These
days customer-eager automobile dealerships or stores don’t seem to be able to
do much better than hiring an Elvis impersonator or pretending to be going out
of business in their efforts to draw traffic and booster their bottom line. Well,
giant rubber gorillas may help.
But back in the summer of 1928, someone
who handled advertising for the Sanger Brothers Department Store in Dallas
did some thinking outside the box long before the expression got invented. Shoot,
Texas didn’t even have big box stores in those days.
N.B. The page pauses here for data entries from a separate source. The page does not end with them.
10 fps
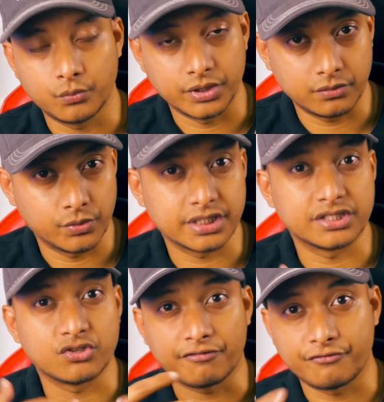which
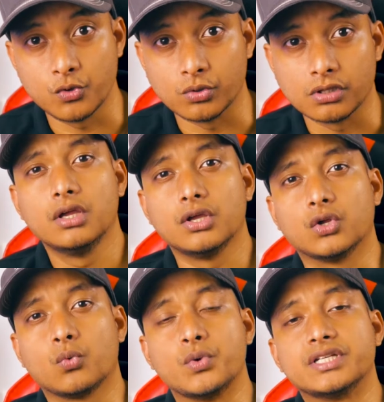is your fuel,
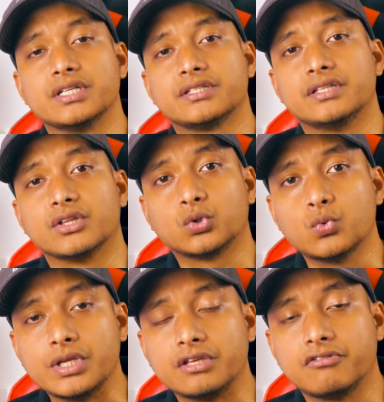which is the
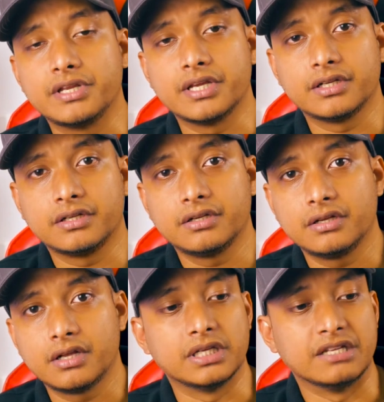2 ingredients
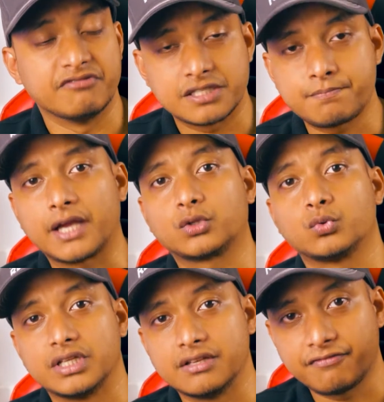in respect
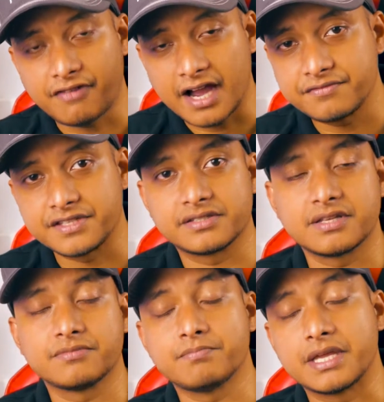to the 5
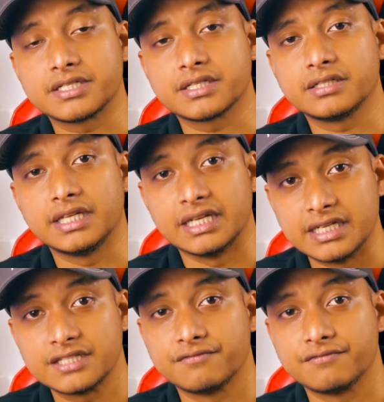systems mentioned in this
To attract shoppers to their
big downtown store, Sanger Brothers would have on hand for meeting and greeting
customers a man who as a youth had been captured by Comanches.
Well past
its 200,000th resident by then, with highrises and all the amenitities of the
big city that it was, Jazz Age Big D was a long way removed from the days when
a full fall moon portended bloody Indian raids. But more than a half-century since
the last Comanche hostilities in Texas, some oldtimers
still lived who remembered when health and property could not be taken for granted
on the frontier.
One
of those men was Jefferson Davis Smith, who in 1871 as a boy of six had been captured
by Comanches along with his nine-year-old brother Clinton Lafayette Smith while
they were out herding sheep for their father near San
Antonio.
Now, in a scene neither he nor his captors would have envisioned
even with the help of a little for-spirtual-use-only peyote, Smith sat on the
seventh floor of the Sanger Brothers main store surrounded by a collection of
Comanche artifacts and ready to chat up shoppers drawn to the location by his
well-advertised presense along with two other old timers.
The venerable
Dallas store was of course a valued
advertising customer of the city’s daily newspapers, which likely explains why
the Dallas Times-Herald sent a reporter by the store to interview Smith.
“They had tried it before, but we had always got away,” he said of his kidnapping,
“only this time they surprised us.”
As the newspaper reported: “Then came
six years of strange life for the little boy. They [the Indians] caught a wild
buffalo and
tied the youngster on his back to see how game he was. When he had fasted for
three days, they threw him raw meat, still warm from the scarcely dead animal.”
Smith said he
had never forgotten “the cries of the buffalo
who was as frightened as he was” when the Comanches used it for their entertainment
before killing it.
Continuing his account, Smith told the much younger
reporter that he and his brother had been separated by the Indians. After nearly
six years, the Comanches traded him to a band of Lipan Apaches for an old roan.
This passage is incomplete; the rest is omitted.